Porn was my escape from bullying
At almost 10 years old, my parents packed my brothers and I in a car and moved all of us to Florence, South Carolina.
I had left all of my friends and family back in New York and had to start at a new school in a new state.
I was constantly picked on and bullied because of my accent, how I looked, and even just for being a "yankee," and I was told to go back to where I came from.
Every time I messed up, I told myself that it was the last time.
A Slave To My Addiction
It was tough for me, and by the time I got to high school, I was not happy with myself or my situation. I developed an addiction to pornography. I found it as an escape from whatever was going on in life.
It started out small, but by the time I started high school, it controlled my life. Every time I messed up, I told myself that it was the last time and that I would never do it again.
I thought there was no way God could ever forgive me, and I beat myself up over it every single day.
It was such a struggle and burden in my life and caused so much pain in my heart that it led to me developing depression.
All I had heard about before was an angry and vengeful God.
A New Understanding
I grew up in an Irish Roman Catholic family, but we didn't go to church that much. I thought it was the most boring thing, and I wanted to be anywhere but in church.
But my parents were looking for a new church when they found NewSpring online. They immediately invited my brothers and I to attend the following week, Easter Sunday 2012.
I heard an incredible message about becoming a new creation in Christ, and I responded during the invitation. I wasn't sure what I was responding to or why, but I felt something pushing me to it.
All I had heard about before was an angry and vengeful God, not the loving, merciful, and forgiving God that I so desperately needed. I eventually gave my life to Christ on August 26, 2012.
I thought that the only way to be fully forgiven by God was through my good works.
Belonging Wasn’t Enough
Did my life get better immediately and was I always happy after I met Jesus? Absolutely not. I was still heavily struggling with my addiction and depression, and I was still in a bad place.
But two very good friends of mine, Shayla and Raquel, invited me to start coming and helping load in and set up for KidSpring.
They pushed me to get up early and be at church every week and grow closer in my walk with Christ. And it honestly started working, which to this day I cannot thank them enough for.
Then I started volunteering in production, and it was there that I met some of the most amazing and Godly people I know. I felt like I had found my second family and a place where I belonged.
I finally felt the weight of that sin lift off my shoulders.
Confessing My Sin
But I couldn't get over my addiction.

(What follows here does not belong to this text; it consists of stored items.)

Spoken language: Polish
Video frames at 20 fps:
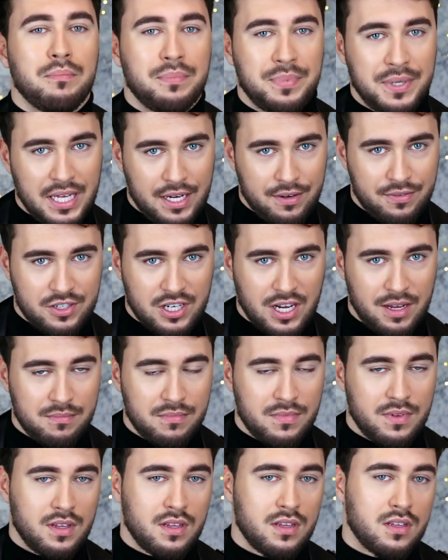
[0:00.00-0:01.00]
Pierwsza.
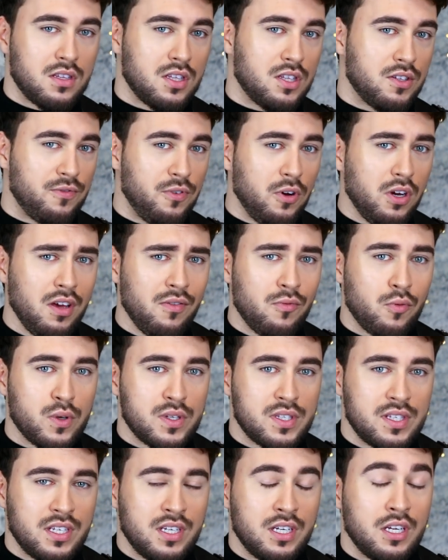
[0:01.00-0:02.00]
Twoje
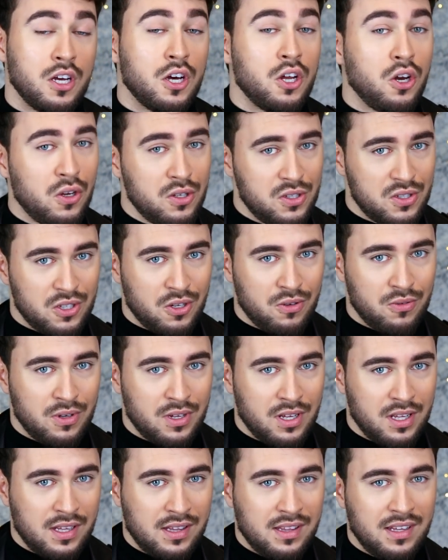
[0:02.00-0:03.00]
włosy rosną,
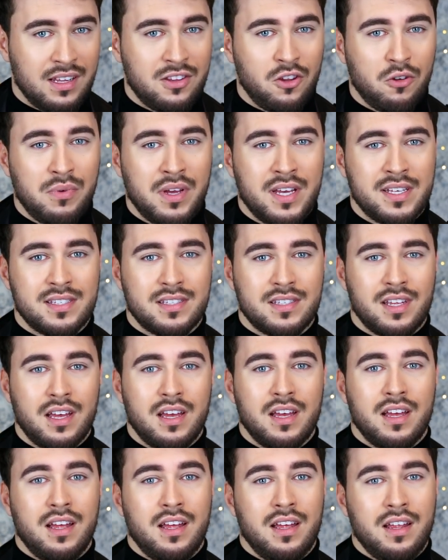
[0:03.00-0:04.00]
natomiast
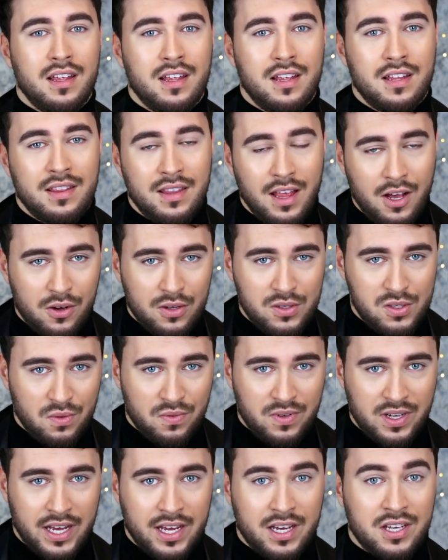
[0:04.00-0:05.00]
na
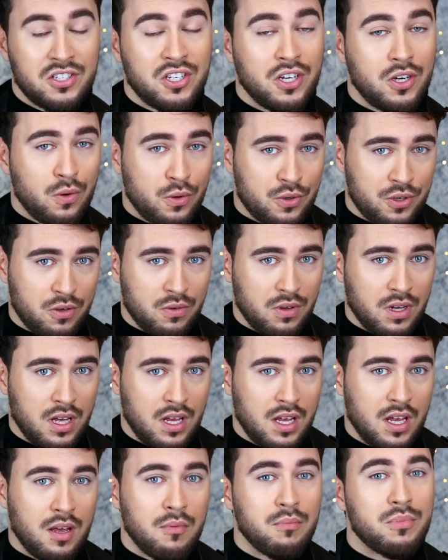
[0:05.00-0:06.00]
końcówkach się kruszą.
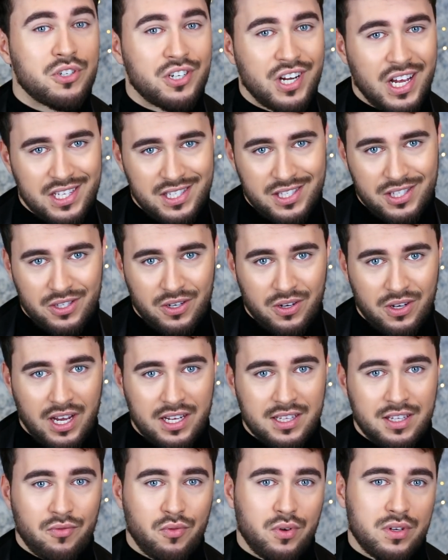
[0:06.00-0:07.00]
Przez co,
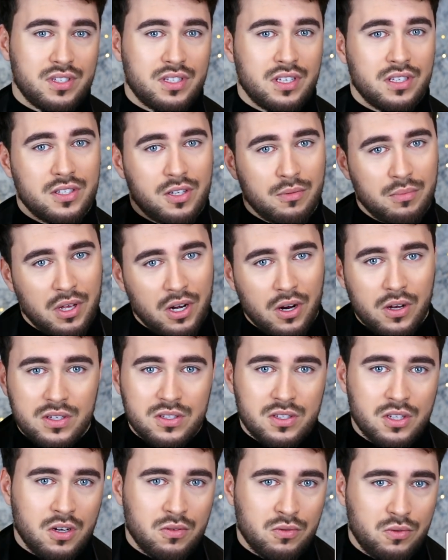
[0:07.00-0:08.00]
jak te włosy sobie
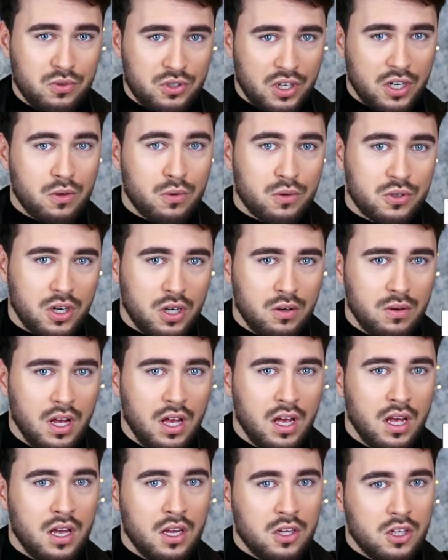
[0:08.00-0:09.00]
rosną, tu się kruszą,
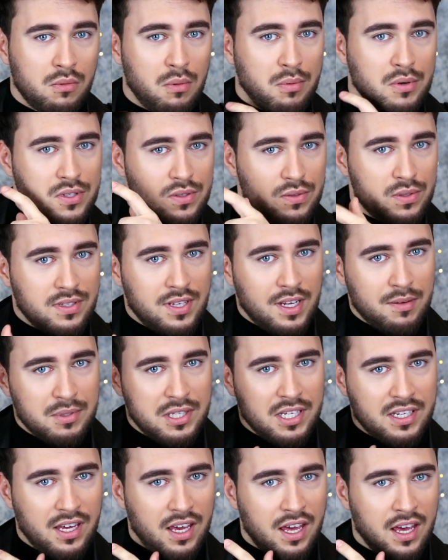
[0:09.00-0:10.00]
to po prostu jest jakby
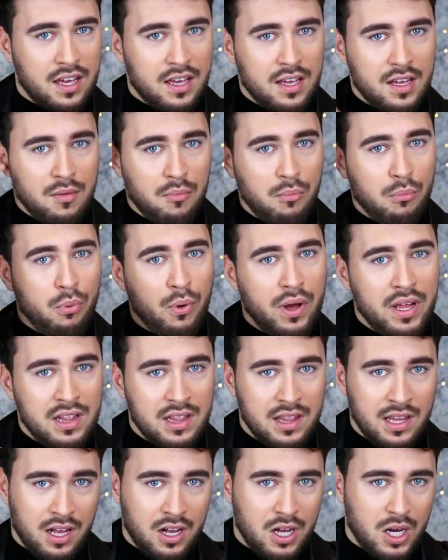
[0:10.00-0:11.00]
takie
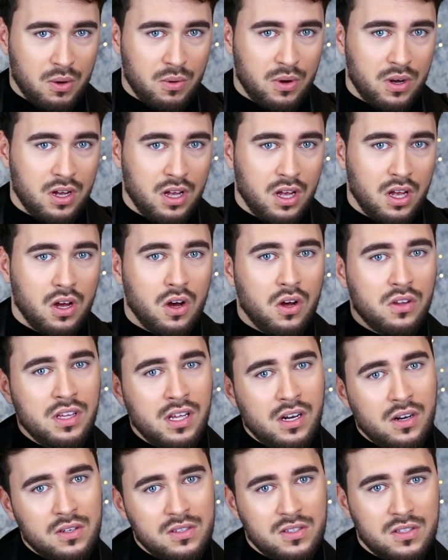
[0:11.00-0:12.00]
błędne koło.
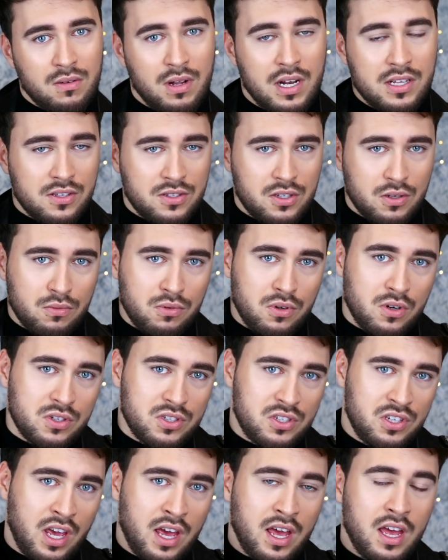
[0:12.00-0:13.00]
One rosną, ale to co
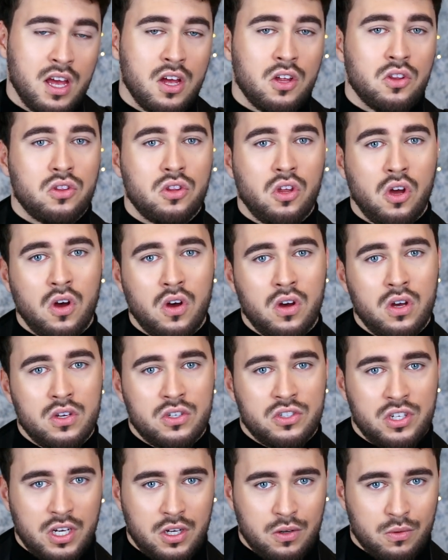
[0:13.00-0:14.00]
urośnie, to
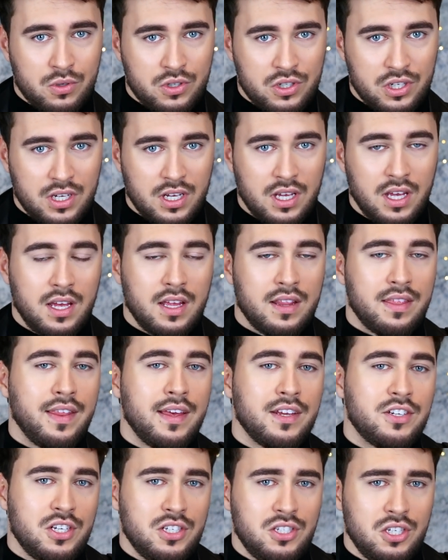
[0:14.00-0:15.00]
się kruszy.
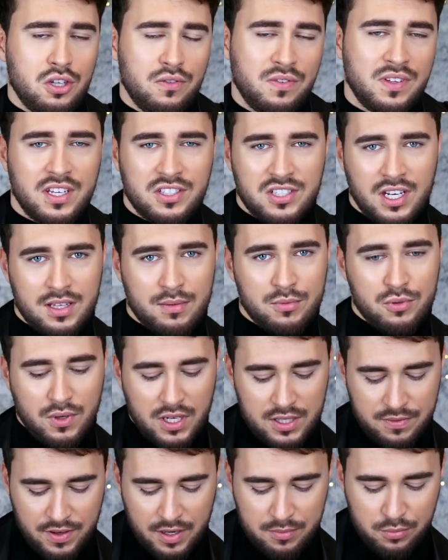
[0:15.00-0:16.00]
Najczęściej to widać, jak na
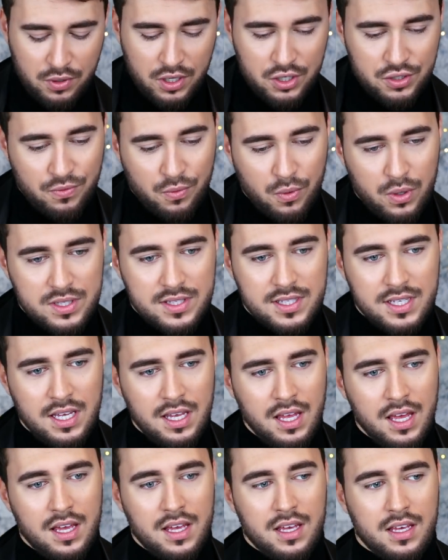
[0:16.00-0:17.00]
przykład farbujesz
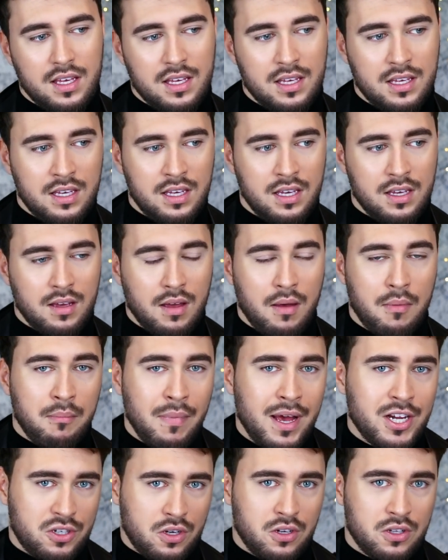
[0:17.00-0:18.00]
włosy i
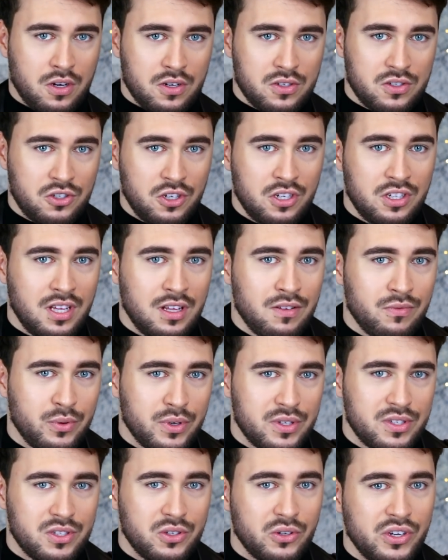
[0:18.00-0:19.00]
masz odrost, czyli ten
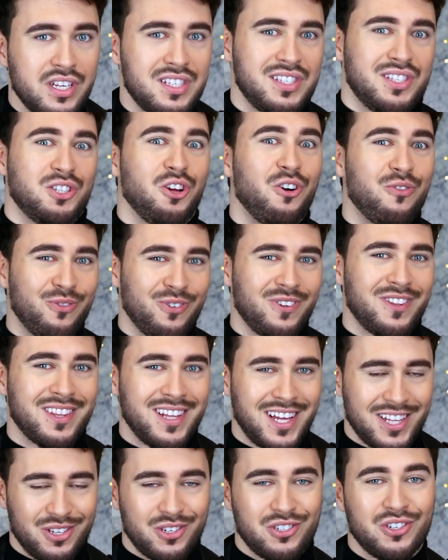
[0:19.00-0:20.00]
włos no, jest dowód
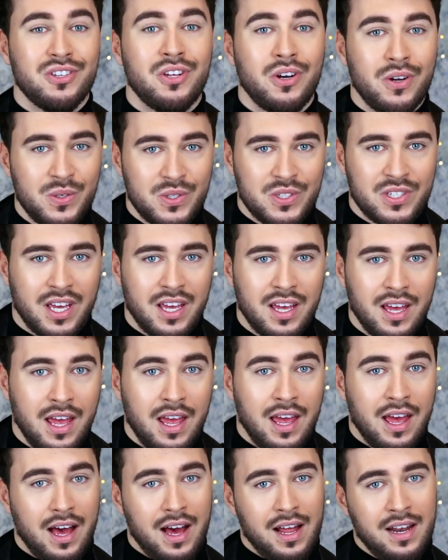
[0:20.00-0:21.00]
na to, że on rośnie
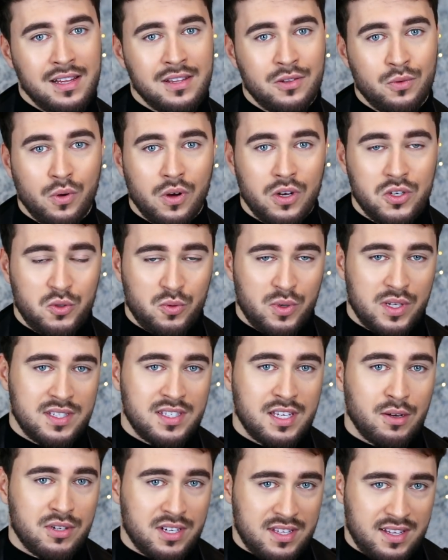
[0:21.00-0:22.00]
ale długość tu
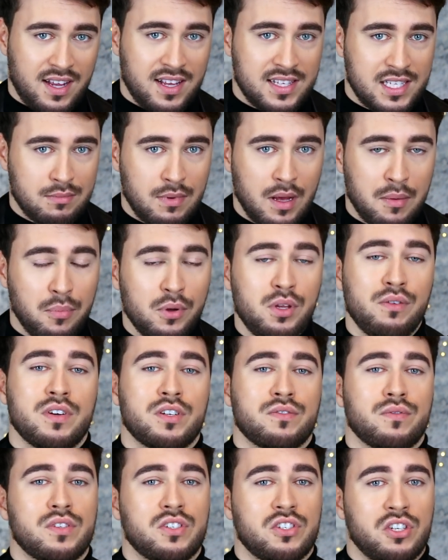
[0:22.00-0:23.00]
jest cały czas taka sama,
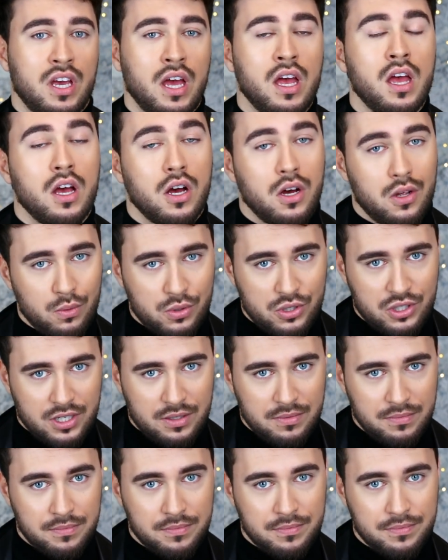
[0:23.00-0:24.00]
ponieważ włos się kruszy.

I thought that the only way I could forgive myself and be fully forgiven by God was through my good works — if I read my Bible as often as I could and served like Christ did, as often as humanly possible.
Nothing was working, and I started to give up on myself. However, Bobby Moore, the Florence Fuse pastor at the time, didn't give up on me and got me a scholarship to go to Gauntlet 2014.
It was at the Gauntlet where I did as God commanded and confessed my addiction and sin out loud to everyone in the room during small group.
I finally felt the weight of that sin lift off my shoulders. The problem did not go away immediately, but I can now honestly say that my old addiction is behind me, and I live in freedom from it.
God can turn things around.
Using My Story
When I look back, I’m reminded of all of the people who fought for me to get me to where I am now. That makes me want to help others feel the freedom, peace, and comfort of God that I do.
Now, I am a music industry major at Francis Marion University. As part of the Baptist Student Ministry, I am also able to lead a group of college guys who have similar experiences to me.
I didn't realize it at the time, but moving to Florence was such a blessing from God. That to me is the biggest takeaway from my story. God can turn things around and use your story to influence others in a good way.